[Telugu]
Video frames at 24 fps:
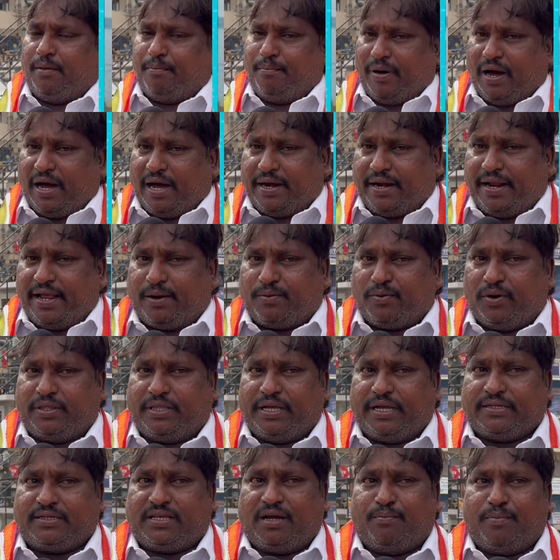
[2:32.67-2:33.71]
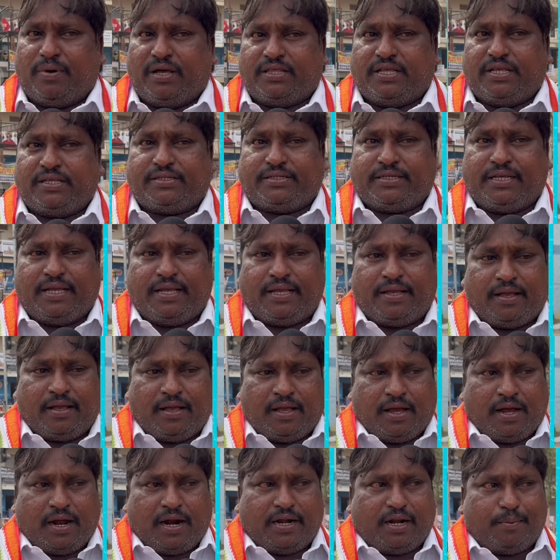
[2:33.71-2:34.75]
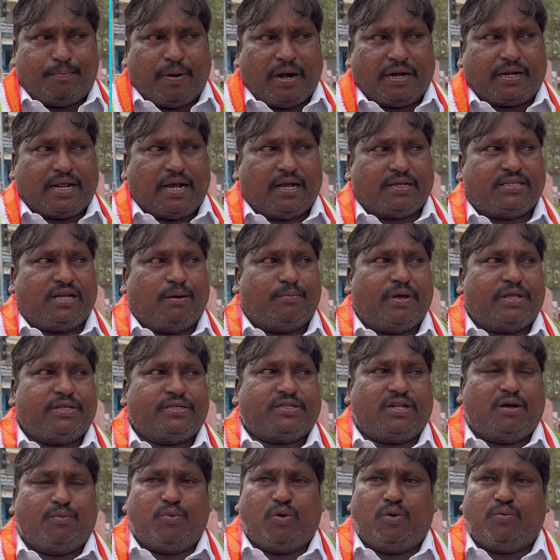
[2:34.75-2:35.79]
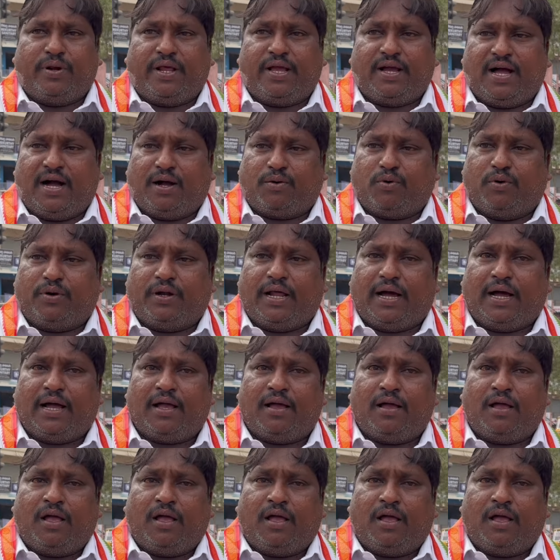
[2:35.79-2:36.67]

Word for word: మా రేకుర్తికి సంబంధించి అంటే పట్టాకు సంబంధించిన భూములే కాకుండా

### Task item
Leave every picture out and set down exactly the lines running from the one with "[2:33.71-2:34.75]" to the last line of the material above.

### Response area
[2:33.71-2:34.75]
[2:34.75-2:35.79]
[2:35.79-2:36.67]

Word for word: మా రేకుర్తికి సంబంధించి అంటే పట్టాకు సంబంధించిన భూములే కాకుండా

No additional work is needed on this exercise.